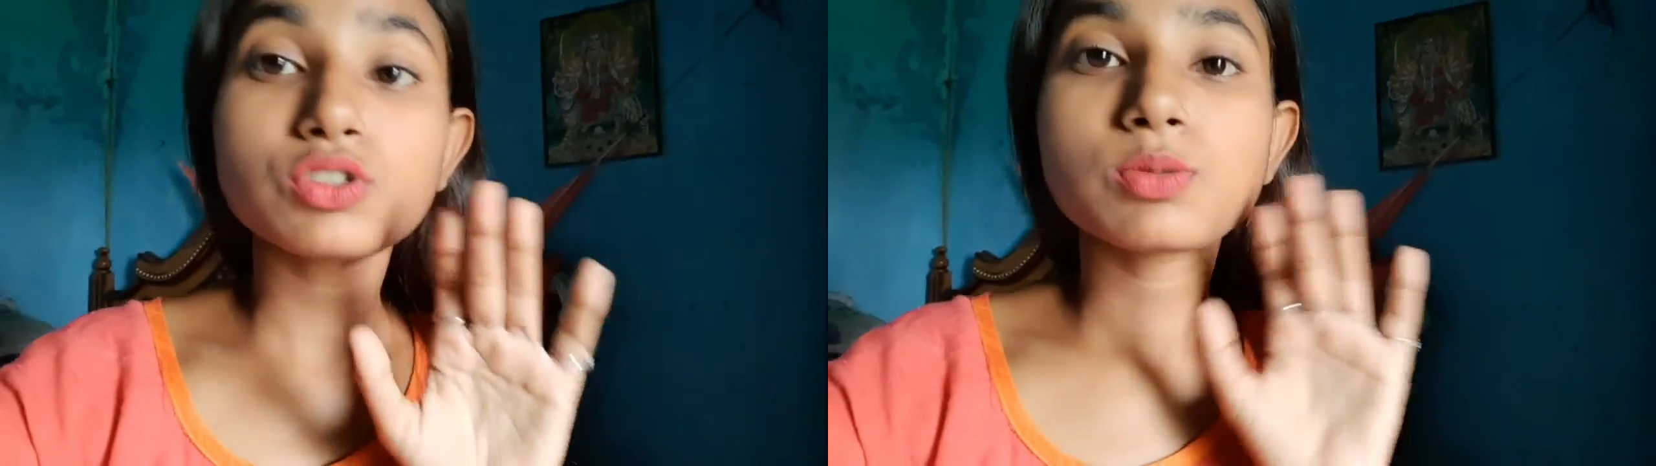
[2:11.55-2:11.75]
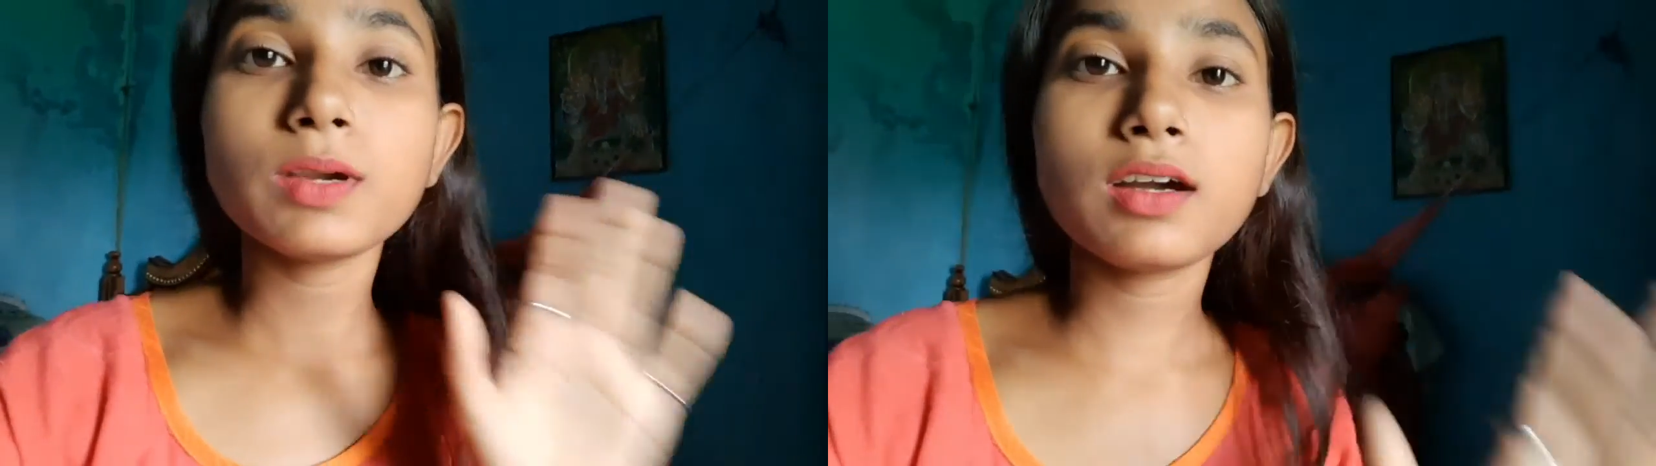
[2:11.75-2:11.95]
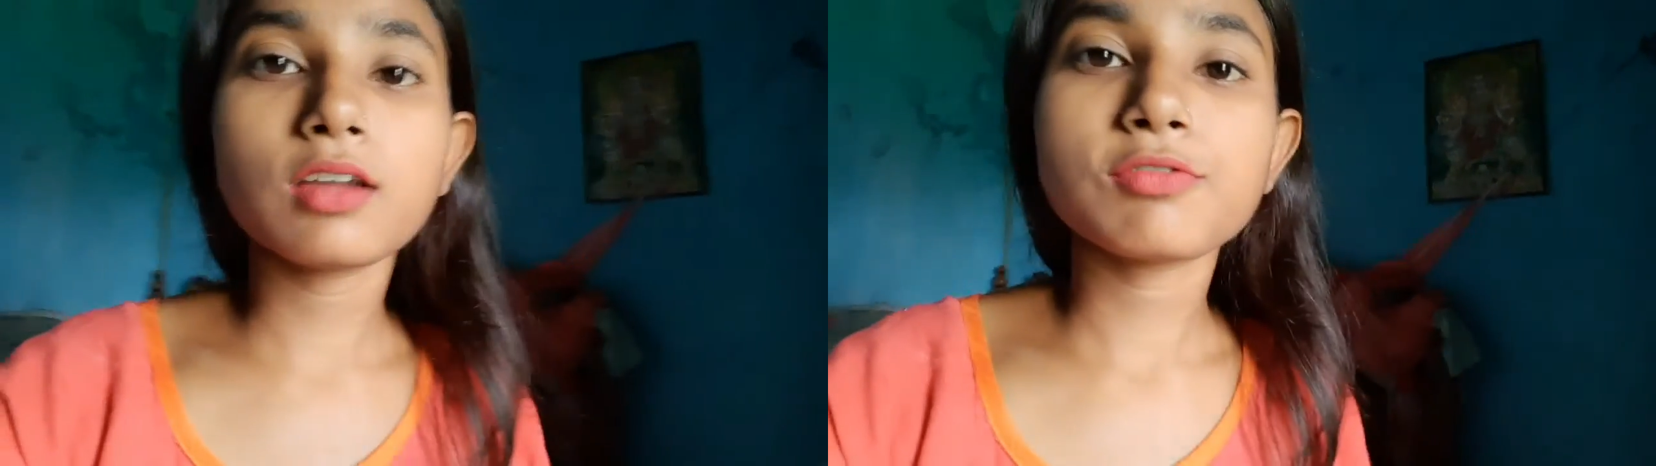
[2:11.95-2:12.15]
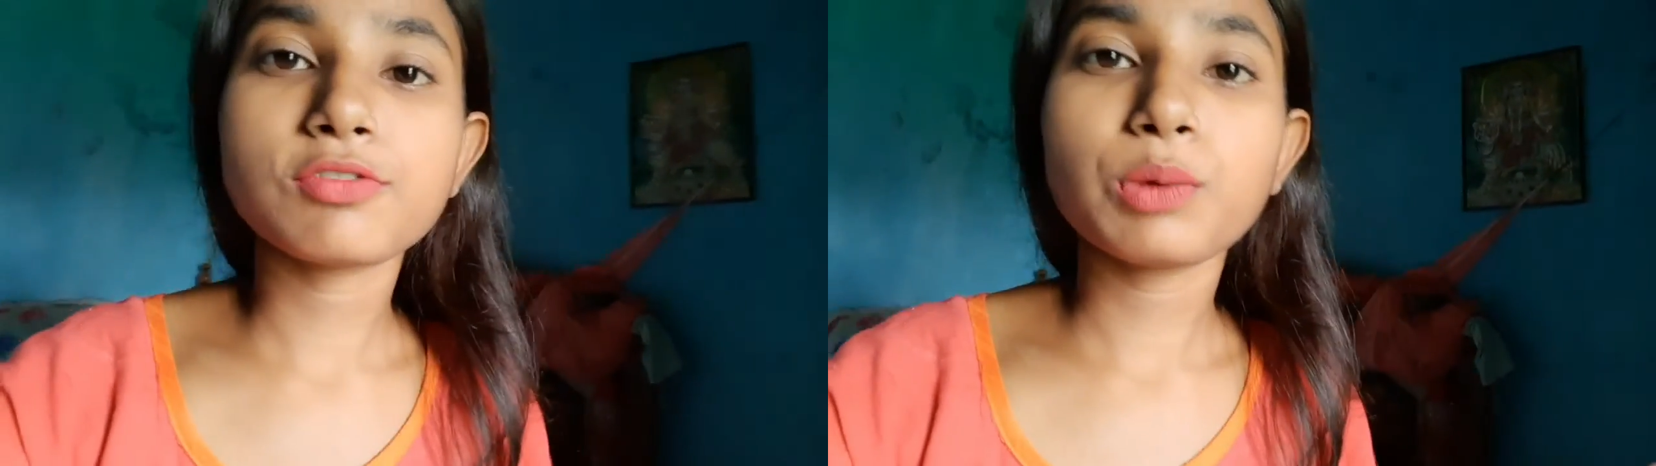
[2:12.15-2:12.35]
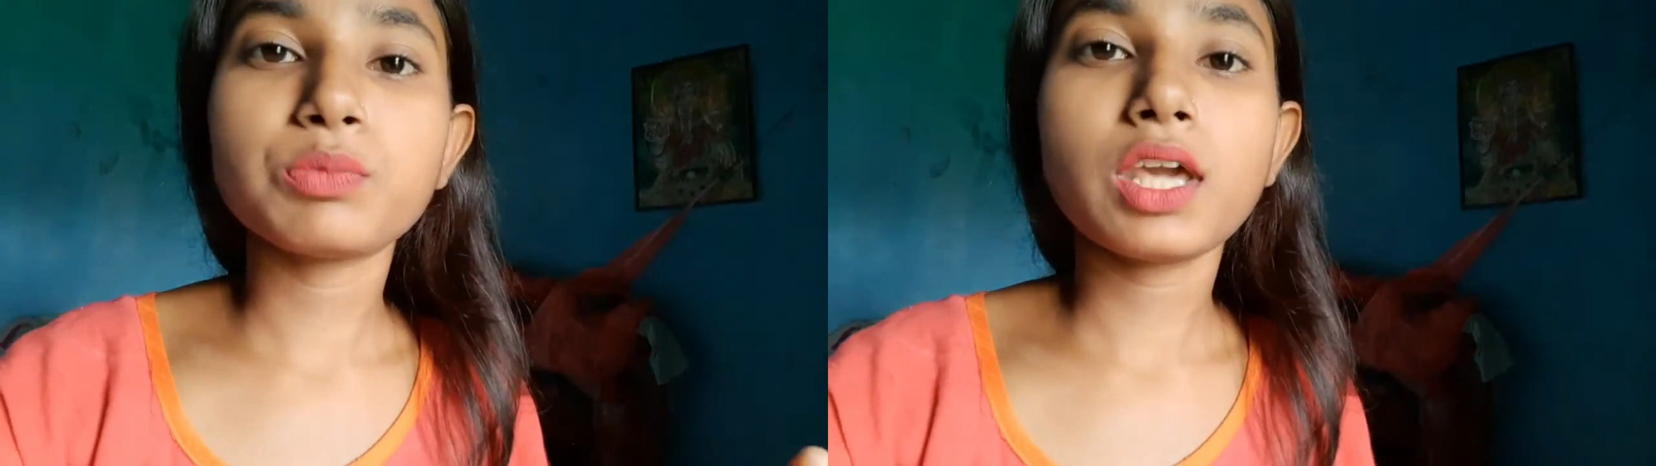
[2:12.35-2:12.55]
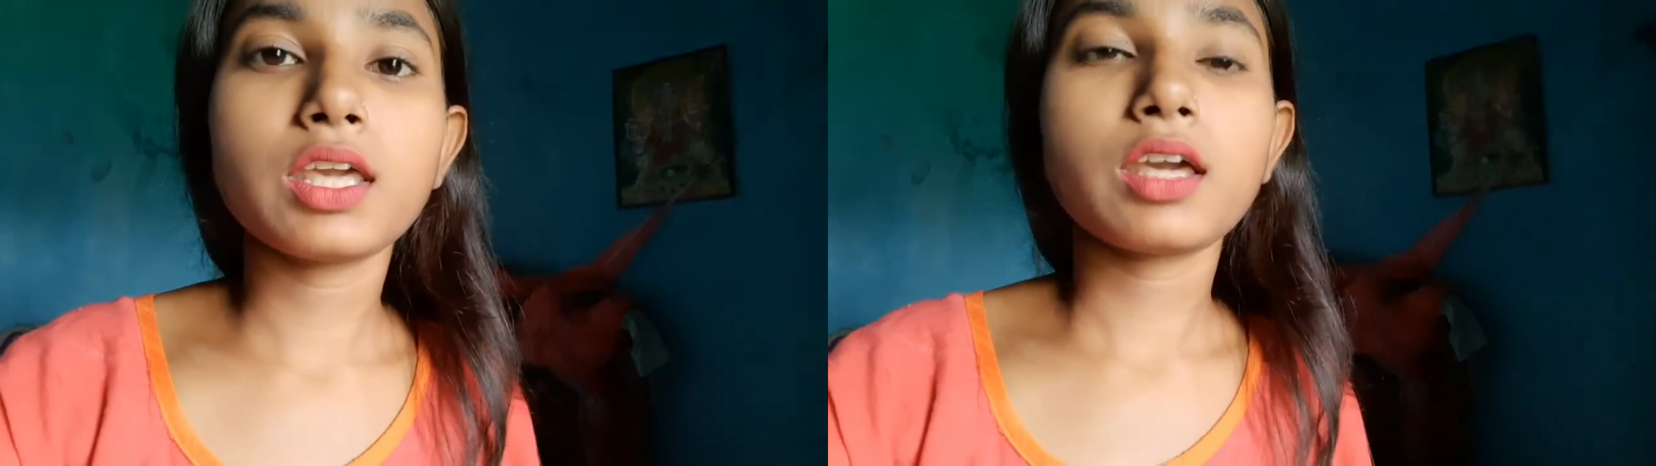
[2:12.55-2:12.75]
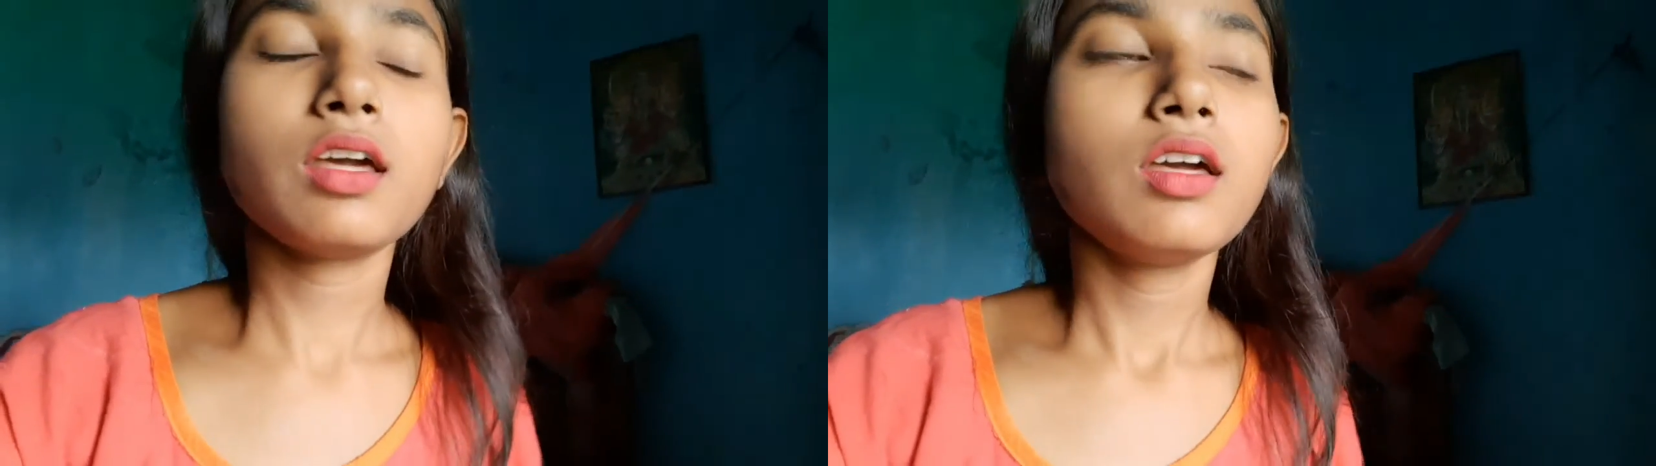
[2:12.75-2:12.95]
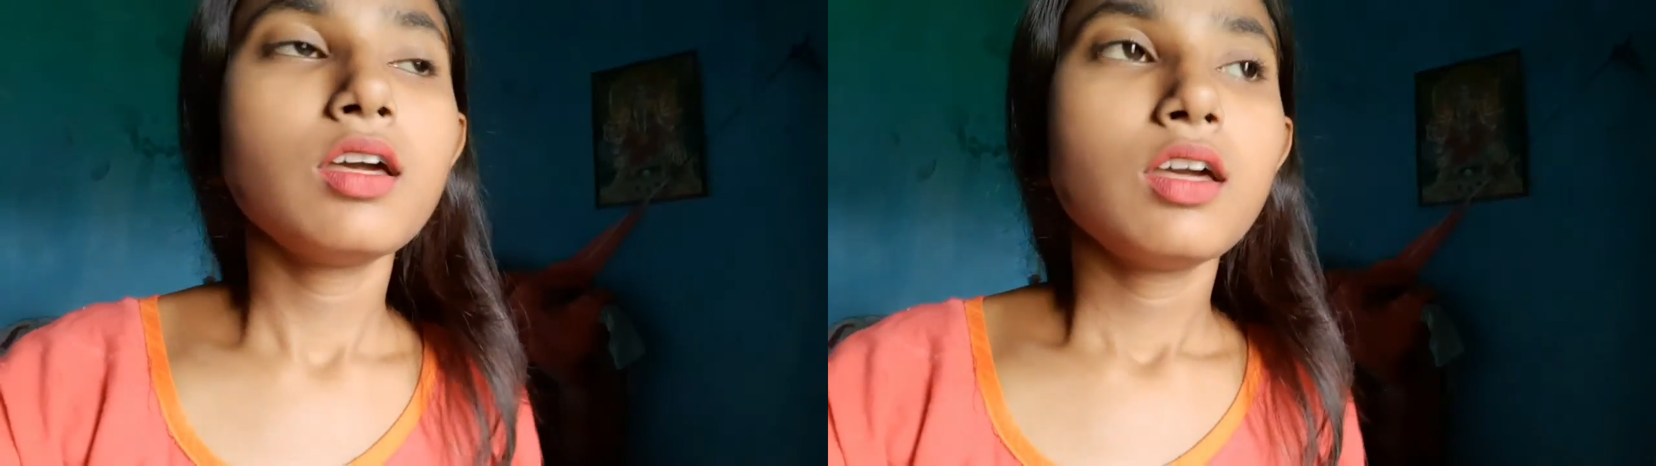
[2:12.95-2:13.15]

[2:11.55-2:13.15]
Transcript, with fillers: कुछ भी कंफर्म नहीं है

———

## Work request
What you return must match, line for line, the span from the line containing "[2:12.35-2:12.55]" through the last line of the listing above, with every picture omitted.

## Response area
[2:12.35-2:12.55]
[2:12.55-2:12.75]
[2:12.75-2:12.95]
[2:12.95-2:13.15]

[2:11.55-2:13.15]
Transcript, with fillers: कुछ भी कंफर्म नहीं है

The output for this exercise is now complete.